*YOUR GOAL*. Line by line, give the data again exactly as it appears.

*DATASET EXCERPTS*.

▼

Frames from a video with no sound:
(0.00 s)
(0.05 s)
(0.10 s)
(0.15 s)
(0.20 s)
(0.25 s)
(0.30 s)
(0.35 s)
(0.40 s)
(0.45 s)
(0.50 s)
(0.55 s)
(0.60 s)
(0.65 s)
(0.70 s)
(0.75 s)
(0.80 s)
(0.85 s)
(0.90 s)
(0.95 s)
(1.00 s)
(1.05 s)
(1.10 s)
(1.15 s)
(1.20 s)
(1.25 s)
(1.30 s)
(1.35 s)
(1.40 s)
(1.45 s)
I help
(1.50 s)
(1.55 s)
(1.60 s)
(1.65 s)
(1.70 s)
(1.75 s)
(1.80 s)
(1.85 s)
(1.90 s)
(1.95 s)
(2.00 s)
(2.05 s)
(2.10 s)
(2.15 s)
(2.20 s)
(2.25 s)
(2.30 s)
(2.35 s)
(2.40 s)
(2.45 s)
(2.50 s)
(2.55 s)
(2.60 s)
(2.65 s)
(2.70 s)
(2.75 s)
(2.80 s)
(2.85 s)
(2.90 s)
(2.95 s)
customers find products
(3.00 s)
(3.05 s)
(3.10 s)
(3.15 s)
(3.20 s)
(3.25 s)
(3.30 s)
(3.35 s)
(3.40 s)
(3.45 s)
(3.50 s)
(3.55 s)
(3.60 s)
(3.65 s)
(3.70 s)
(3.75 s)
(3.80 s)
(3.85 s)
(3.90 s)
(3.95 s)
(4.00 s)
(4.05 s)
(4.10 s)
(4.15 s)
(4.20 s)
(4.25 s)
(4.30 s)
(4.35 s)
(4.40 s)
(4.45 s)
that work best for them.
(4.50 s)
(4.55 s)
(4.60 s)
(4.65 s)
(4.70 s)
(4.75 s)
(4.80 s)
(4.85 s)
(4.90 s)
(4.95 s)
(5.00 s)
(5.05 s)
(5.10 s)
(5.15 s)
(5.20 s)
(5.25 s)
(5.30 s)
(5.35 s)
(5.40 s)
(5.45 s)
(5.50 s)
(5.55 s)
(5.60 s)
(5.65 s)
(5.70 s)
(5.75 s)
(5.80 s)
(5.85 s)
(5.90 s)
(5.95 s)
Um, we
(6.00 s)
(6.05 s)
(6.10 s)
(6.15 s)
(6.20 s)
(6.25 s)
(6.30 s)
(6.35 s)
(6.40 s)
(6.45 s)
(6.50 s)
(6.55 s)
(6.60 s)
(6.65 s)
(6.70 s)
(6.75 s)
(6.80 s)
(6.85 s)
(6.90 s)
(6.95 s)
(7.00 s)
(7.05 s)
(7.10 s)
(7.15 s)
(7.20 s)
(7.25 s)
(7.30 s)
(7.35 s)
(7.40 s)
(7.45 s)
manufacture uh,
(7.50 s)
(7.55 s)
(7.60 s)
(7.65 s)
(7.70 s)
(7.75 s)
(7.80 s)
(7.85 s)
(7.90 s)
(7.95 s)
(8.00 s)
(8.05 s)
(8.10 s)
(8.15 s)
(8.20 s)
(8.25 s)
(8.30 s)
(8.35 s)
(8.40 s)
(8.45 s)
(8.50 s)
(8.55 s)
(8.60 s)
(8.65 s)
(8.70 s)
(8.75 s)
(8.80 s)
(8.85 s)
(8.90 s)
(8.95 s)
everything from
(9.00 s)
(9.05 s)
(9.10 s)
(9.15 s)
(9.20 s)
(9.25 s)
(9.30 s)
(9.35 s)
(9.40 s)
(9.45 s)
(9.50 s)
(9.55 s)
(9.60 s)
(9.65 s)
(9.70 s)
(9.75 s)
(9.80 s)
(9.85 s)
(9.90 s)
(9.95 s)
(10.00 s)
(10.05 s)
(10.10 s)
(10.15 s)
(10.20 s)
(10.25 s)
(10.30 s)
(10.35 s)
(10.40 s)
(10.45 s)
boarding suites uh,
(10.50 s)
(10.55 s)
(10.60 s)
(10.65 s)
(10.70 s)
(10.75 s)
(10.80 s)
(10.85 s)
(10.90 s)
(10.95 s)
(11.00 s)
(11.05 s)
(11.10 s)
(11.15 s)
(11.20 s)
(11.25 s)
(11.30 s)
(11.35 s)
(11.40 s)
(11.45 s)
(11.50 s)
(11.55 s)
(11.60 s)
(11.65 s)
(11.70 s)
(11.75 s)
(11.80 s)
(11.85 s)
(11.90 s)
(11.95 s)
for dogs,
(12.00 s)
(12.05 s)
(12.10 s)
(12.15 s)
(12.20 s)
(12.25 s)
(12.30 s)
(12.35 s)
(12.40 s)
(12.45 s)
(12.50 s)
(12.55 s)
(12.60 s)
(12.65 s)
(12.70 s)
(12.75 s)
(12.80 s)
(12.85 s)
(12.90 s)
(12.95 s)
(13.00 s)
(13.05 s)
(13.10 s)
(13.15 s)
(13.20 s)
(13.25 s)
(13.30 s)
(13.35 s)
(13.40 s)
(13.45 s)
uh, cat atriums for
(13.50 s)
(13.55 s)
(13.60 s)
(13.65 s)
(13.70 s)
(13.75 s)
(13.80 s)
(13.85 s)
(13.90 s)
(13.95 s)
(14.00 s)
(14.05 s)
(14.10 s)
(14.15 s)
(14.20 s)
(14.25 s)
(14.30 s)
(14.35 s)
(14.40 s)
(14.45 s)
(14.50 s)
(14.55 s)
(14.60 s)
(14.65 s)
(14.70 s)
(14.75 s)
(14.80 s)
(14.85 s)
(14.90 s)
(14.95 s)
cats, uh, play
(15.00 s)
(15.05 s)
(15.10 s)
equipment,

▲

*EXERCISE OUTPUT*.
Frames from a video with no sound:
(0.00 s)
(0.05 s)
(0.10 s)
(0.15 s)
(0.20 s)
(0.25 s)
(0.30 s)
(0.35 s)
(0.40 s)
(0.45 s)
(0.50 s)
(0.55 s)
(0.60 s)
(0.65 s)
(0.70 s)
(0.75 s)
(0.80 s)
(0.85 s)
(0.90 s)
(0.95 s)
(1.00 s)
(1.05 s)
(1.10 s)
(1.15 s)
(1.20 s)
(1.25 s)
(1.30 s)
(1.35 s)
(1.40 s)
(1.45 s)
I help
(1.50 s)
(1.55 s)
(1.60 s)
(1.65 s)
(1.70 s)
(1.75 s)
(1.80 s)
(1.85 s)
(1.90 s)
(1.95 s)
(2.00 s)
(2.05 s)
(2.10 s)
(2.15 s)
(2.20 s)
(2.25 s)
(2.30 s)
(2.35 s)
(2.40 s)
(2.45 s)
(2.50 s)
(2.55 s)
(2.60 s)
(2.65 s)
(2.70 s)
(2.75 s)
(2.80 s)
(2.85 s)
(2.90 s)
(2.95 s)
customers find products
(3.00 s)
(3.05 s)
(3.10 s)
(3.15 s)
(3.20 s)
(3.25 s)
(3.30 s)
(3.35 s)
(3.40 s)
(3.45 s)
(3.50 s)
(3.55 s)
(3.60 s)
(3.65 s)
(3.70 s)
(3.75 s)
(3.80 s)
(3.85 s)
(3.90 s)
(3.95 s)
(4.00 s)
(4.05 s)
(4.10 s)
(4.15 s)
(4.20 s)
(4.25 s)
(4.30 s)
(4.35 s)
(4.40 s)
(4.45 s)
that work best for them.
(4.50 s)
(4.55 s)
(4.60 s)
(4.65 s)
(4.70 s)
(4.75 s)
(4.80 s)
(4.85 s)
(4.90 s)
(4.95 s)
(5.00 s)
(5.05 s)
(5.10 s)
(5.15 s)
(5.20 s)
(5.25 s)
(5.30 s)
(5.35 s)
(5.40 s)
(5.45 s)
(5.50 s)
(5.55 s)
(5.60 s)
(5.65 s)
(5.70 s)
(5.75 s)
(5.80 s)
(5.85 s)
(5.90 s)
(5.95 s)
Um, we
(6.00 s)
(6.05 s)
(6.10 s)
(6.15 s)
(6.20 s)
(6.25 s)
(6.30 s)
(6.35 s)
(6.40 s)
(6.45 s)
(6.50 s)
(6.55 s)
(6.60 s)
(6.65 s)
(6.70 s)
(6.75 s)
(6.80 s)
(6.85 s)
(6.90 s)
(6.95 s)
(7.00 s)
(7.05 s)
(7.10 s)
(7.15 s)
(7.20 s)
(7.25 s)
(7.30 s)
(7.35 s)
(7.40 s)
(7.45 s)
manufacture uh,
(7.50 s)
(7.55 s)
(7.60 s)
(7.65 s)
(7.70 s)
(7.75 s)
(7.80 s)
(7.85 s)
(7.90 s)
(7.95 s)
(8.00 s)
(8.05 s)
(8.10 s)
(8.15 s)
(8.20 s)
(8.25 s)
(8.30 s)
(8.35 s)
(8.40 s)
(8.45 s)
(8.50 s)
(8.55 s)
(8.60 s)
(8.65 s)
(8.70 s)
(8.75 s)
(8.80 s)
(8.85 s)
(8.90 s)
(8.95 s)
everything from
(9.00 s)
(9.05 s)
(9.10 s)
(9.15 s)
(9.20 s)
(9.25 s)
(9.30 s)
(9.35 s)
(9.40 s)
(9.45 s)
(9.50 s)
(9.55 s)
(9.60 s)
(9.65 s)
(9.70 s)
(9.75 s)
(9.80 s)
(9.85 s)
(9.90 s)
(9.95 s)
(10.00 s)
(10.05 s)
(10.10 s)
(10.15 s)
(10.20 s)
(10.25 s)
(10.30 s)
(10.35 s)
(10.40 s)
(10.45 s)
boarding suites uh,
(10.50 s)
(10.55 s)
(10.60 s)
(10.65 s)
(10.70 s)
(10.75 s)
(10.80 s)
(10.85 s)
(10.90 s)
(10.95 s)
(11.00 s)
(11.05 s)
(11.10 s)
(11.15 s)
(11.20 s)
(11.25 s)
(11.30 s)
(11.35 s)
(11.40 s)
(11.45 s)
(11.50 s)
(11.55 s)
(11.60 s)
(11.65 s)
(11.70 s)
(11.75 s)
(11.80 s)
(11.85 s)
(11.90 s)
(11.95 s)
for dogs,
(12.00 s)
(12.05 s)
(12.10 s)
(12.15 s)
(12.20 s)
(12.25 s)
(12.30 s)
(12.35 s)
(12.40 s)
(12.45 s)
(12.50 s)
(12.55 s)
(12.60 s)
(12.65 s)
(12.70 s)
(12.75 s)
(12.80 s)
(12.85 s)
(12.90 s)
(12.95 s)
(13.00 s)
(13.05 s)
(13.10 s)
(13.15 s)
(13.20 s)
(13.25 s)
(13.30 s)
(13.35 s)
(13.40 s)
(13.45 s)
uh, cat atriums for
(13.50 s)
(13.55 s)
(13.60 s)
(13.65 s)
(13.70 s)
(13.75 s)
(13.80 s)
(13.85 s)
(13.90 s)
(13.95 s)
(14.00 s)
(14.05 s)
(14.10 s)
(14.15 s)
(14.20 s)
(14.25 s)
(14.30 s)
(14.35 s)
(14.40 s)
(14.45 s)
(14.50 s)
(14.55 s)
(14.60 s)
(14.65 s)
(14.70 s)
(14.75 s)
(14.80 s)
(14.85 s)
(14.90 s)
(14.95 s)
cats, uh, play
(15.00 s)
(15.05 s)
(15.10 s)
equipment,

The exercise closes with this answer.